Christina A. Athanasopoulou was born in Thessaloniki Greece, on February 27, 1976. She received her Dipl. Eng. Degree from the Department of Electrical and Computer Engineering at the Aristotle University of Thessaloniki, in 2000. She worked as technical manager of IST European projects for ALTEC, Greece during 2001-2003. Since 2003 she has been a postgraduate student at the Department of Electrical and Computer Engineering at the Aristotle University of Thessaloniki. Her special interests include power plants monitoring, multi agent systems, and data mining. Vasilis Chatziathanassiou was born in Serres, Greece, on October 30, 1954. He received his Dipl. Eng. Degree and the Ph.D. degree from the Department of Electrical and Computer Engineering at the Aristotle University of Thessaloniki, in 1978 and 1989 respectively.
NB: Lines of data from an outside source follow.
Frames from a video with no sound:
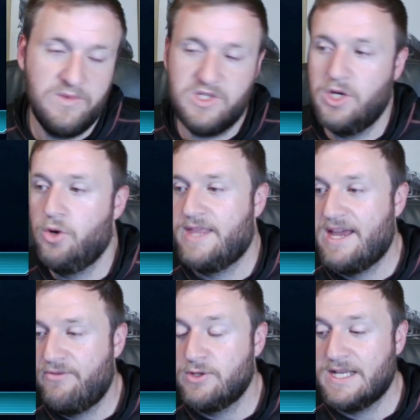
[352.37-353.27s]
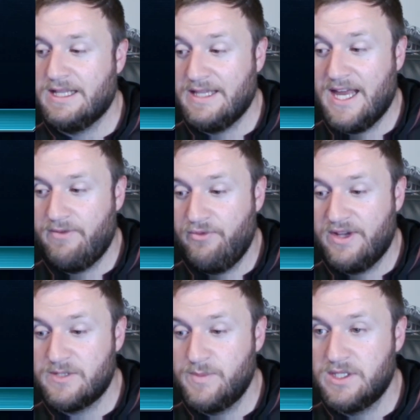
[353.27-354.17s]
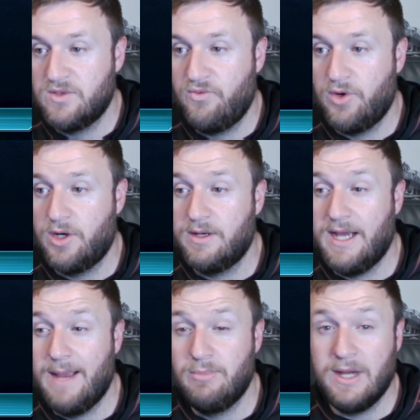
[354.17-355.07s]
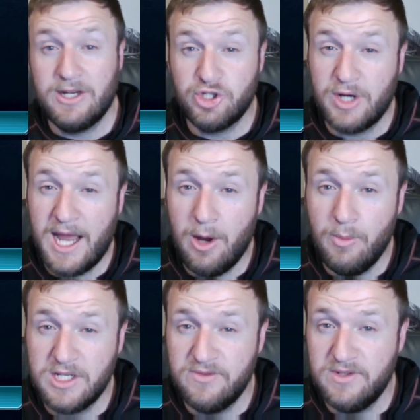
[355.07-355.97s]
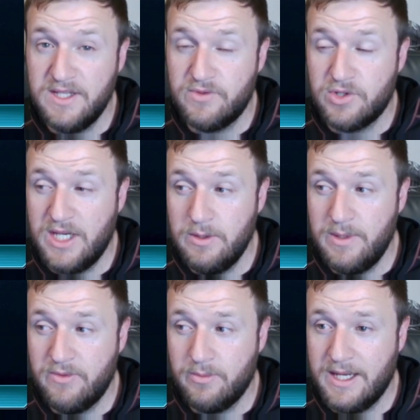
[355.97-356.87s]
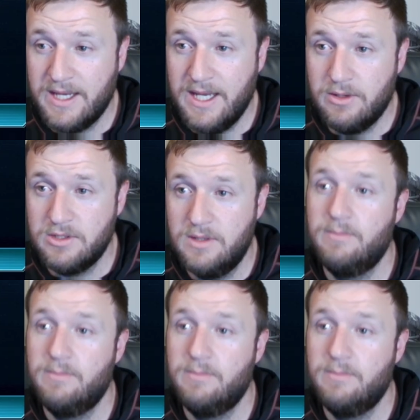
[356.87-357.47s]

So that feels like a lot of investments for, I'm not sure how much of a lifter he would be for my account,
He has been working as research assistant since 1980, as Lecturer since 1990 and as Ass. Professor since 1994 at the Division of Electrical Energy of the Department of Electrical and Computer Engineering at the Aristotle University of Thessaloniki, Greece. His special interests are coupled electrothermal fields in cables and electrical machines, heat transfer problems in production, transmission and distribution of electrical energy, applications of intelligent agents in Power industry. Ioannis M. Petridis was born in Kozani, Greece, on February 6, 1960. He received his Dipl. Eng. Degree from the Department of Electrical and Computer Engineering at the Aristotle University of Thessaloniki, in 1983.
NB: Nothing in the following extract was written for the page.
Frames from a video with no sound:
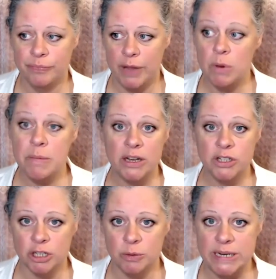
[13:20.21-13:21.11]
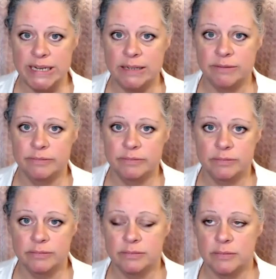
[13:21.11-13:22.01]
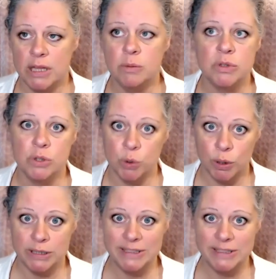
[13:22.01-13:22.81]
And we made sure we did. He was adored.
He has been working as Shift Engineer during 1985-89, as Head of Optimization Department during 1989-94, as Head of Operation Department during 1984-2002, and as Production Manager since 2002 at Amynteon-Filota SES, Public Power Corporation SA, Greece. His special interests are Thermal Power Plants simulators and efficiency on-line monitoring systems.